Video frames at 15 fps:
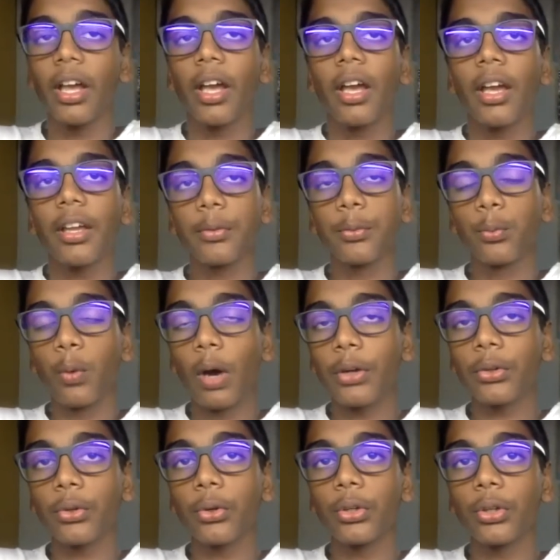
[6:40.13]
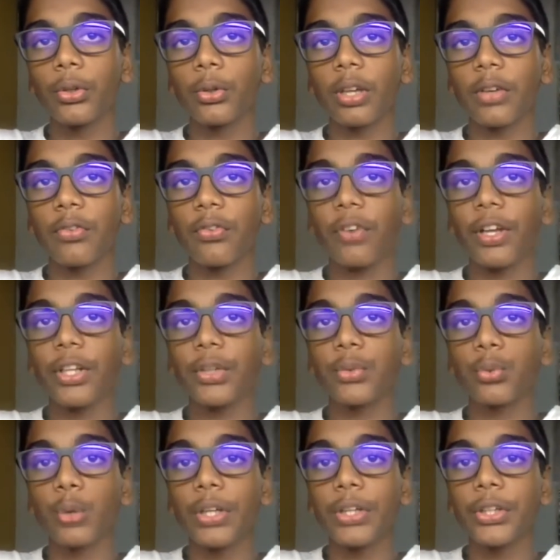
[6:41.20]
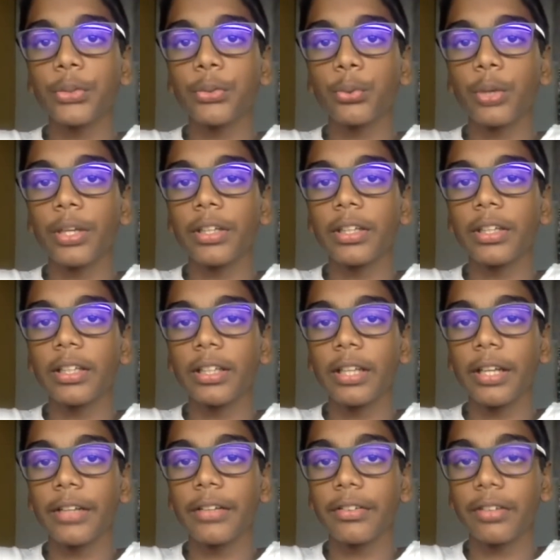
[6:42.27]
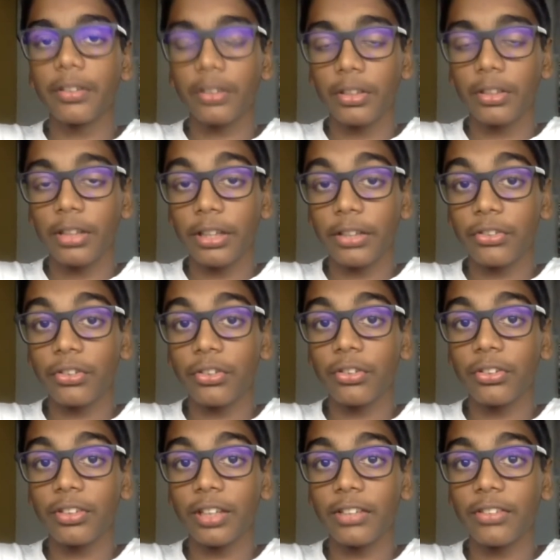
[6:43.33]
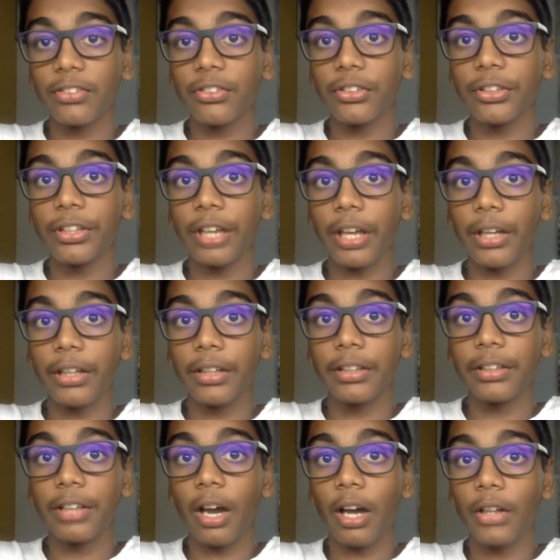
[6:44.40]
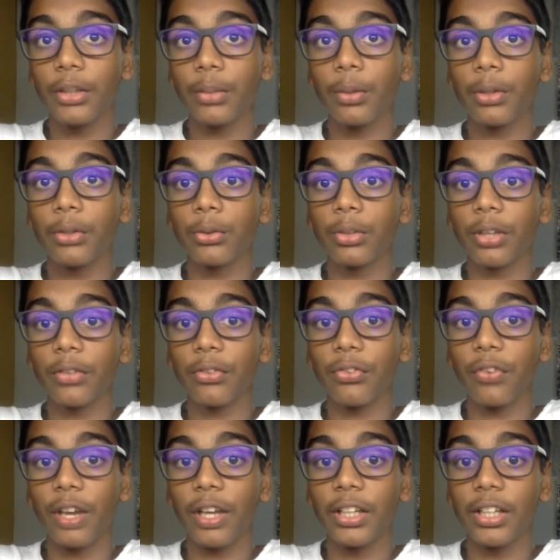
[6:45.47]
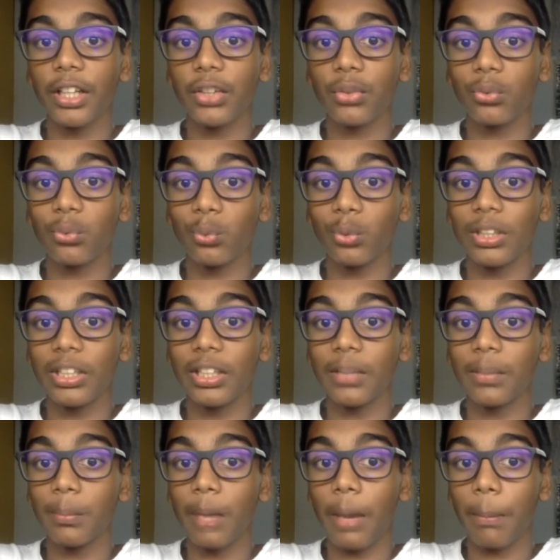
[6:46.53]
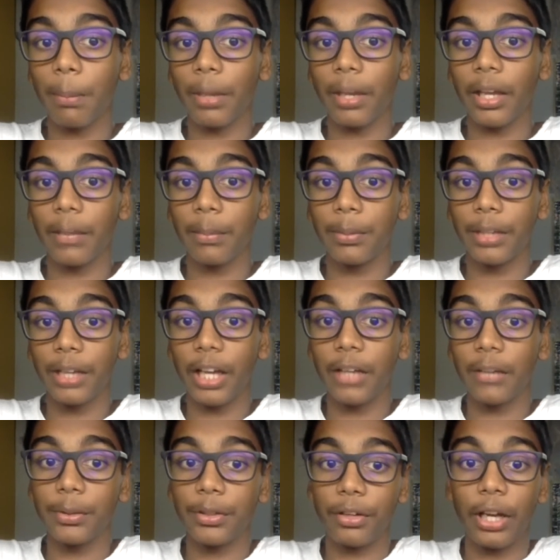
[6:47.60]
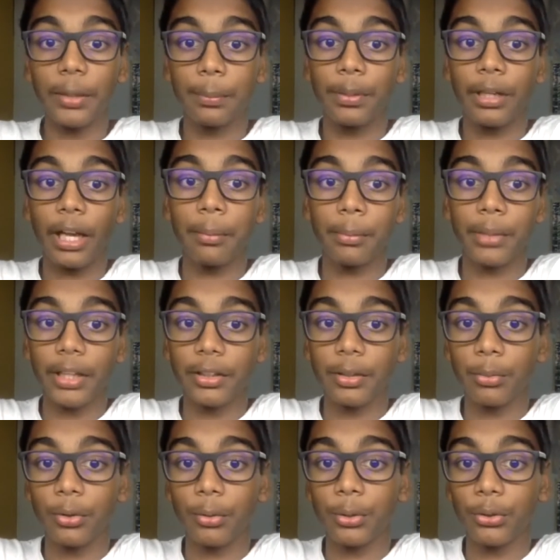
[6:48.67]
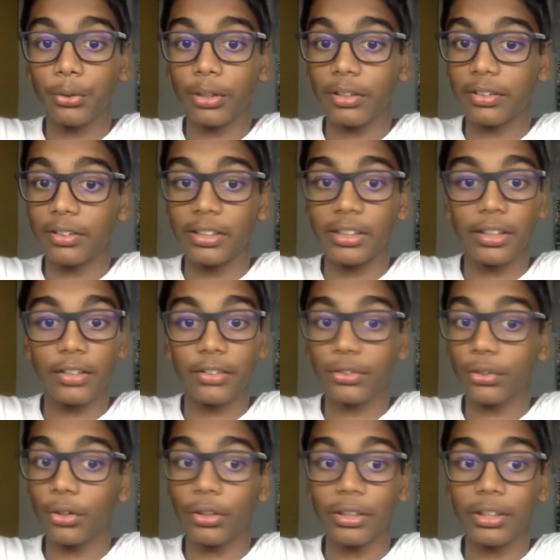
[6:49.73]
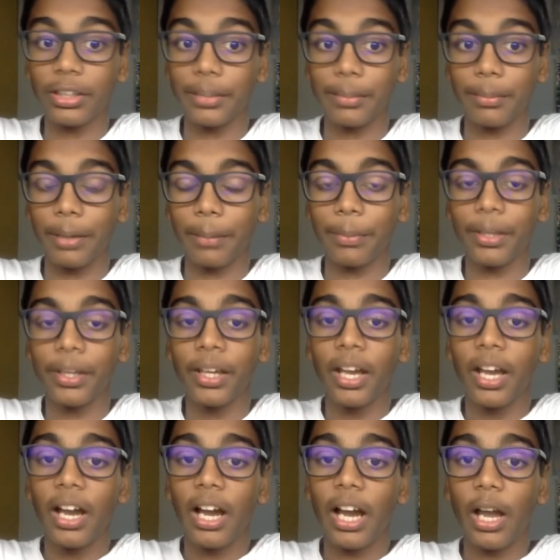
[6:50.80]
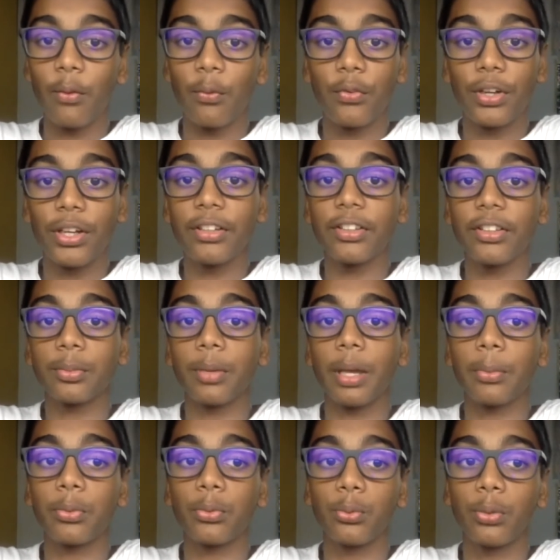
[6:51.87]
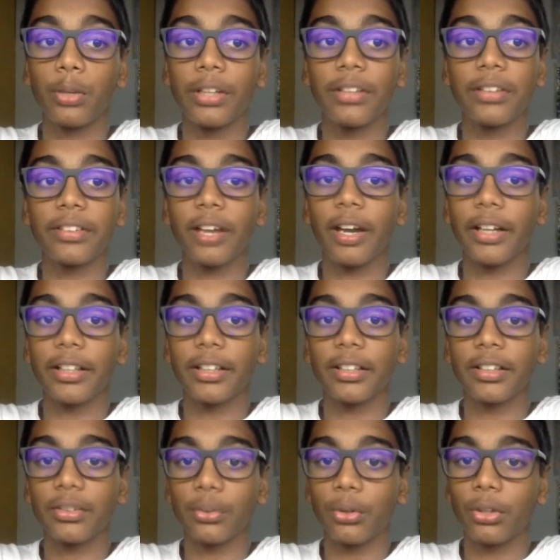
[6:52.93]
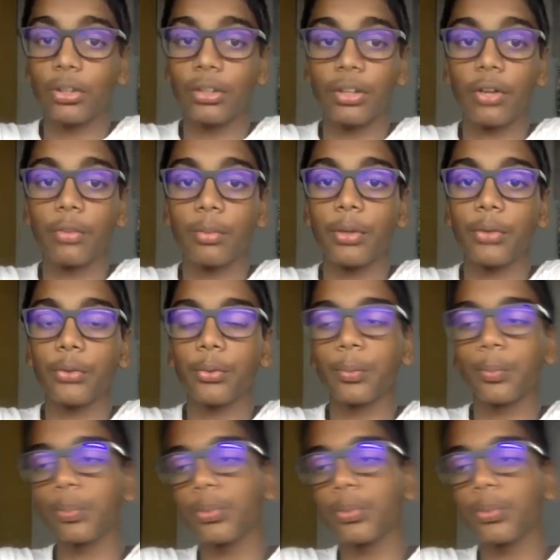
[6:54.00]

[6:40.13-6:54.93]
In one corner, you can find a 2020 election result sheet. And in the other one, you can find a Sweden map. And behind me, right behind me at the moment, you can see a Scotland map. I have various maps, various articles all around my room.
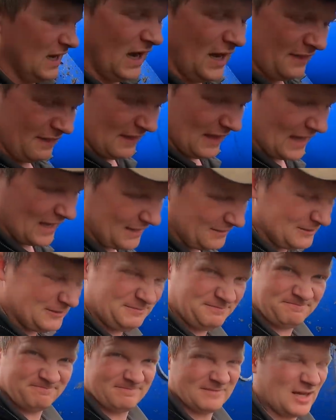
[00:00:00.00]
and then
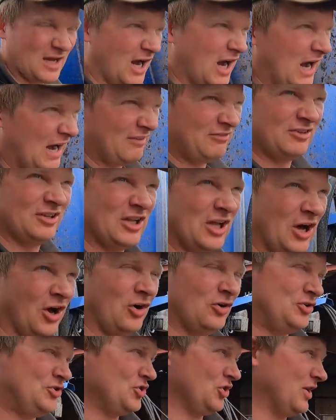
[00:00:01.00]
half a
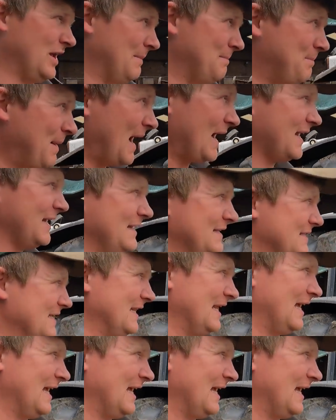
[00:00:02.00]
load, chuck it back into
==============================
WORK REQUEST - Repeat exactly, please: transcribe each entry and leave out the pictures.

PROBLEM SOLUTION -
Video frames at 15 fps:
[6:40.13]
[6:41.20]
[6:42.27]
[6:43.33]
[6:44.40]
[6:45.47]
[6:46.53]
[6:47.60]
[6:48.67]
[6:49.73]
[6:50.80]
[6:51.87]
[6:52.93]
[6:54.00]

[6:40.13-6:54.93]
In one corner, you can find a 2020 election result sheet. And in the other one, you can find a Sweden map. And behind me, right behind me at the moment, you can see a Scotland map. I have various maps, various articles all around my room.
[00:00:00.00]
and then
[00:00:01.00]
half a
[00:00:02.00]
load, chuck it back into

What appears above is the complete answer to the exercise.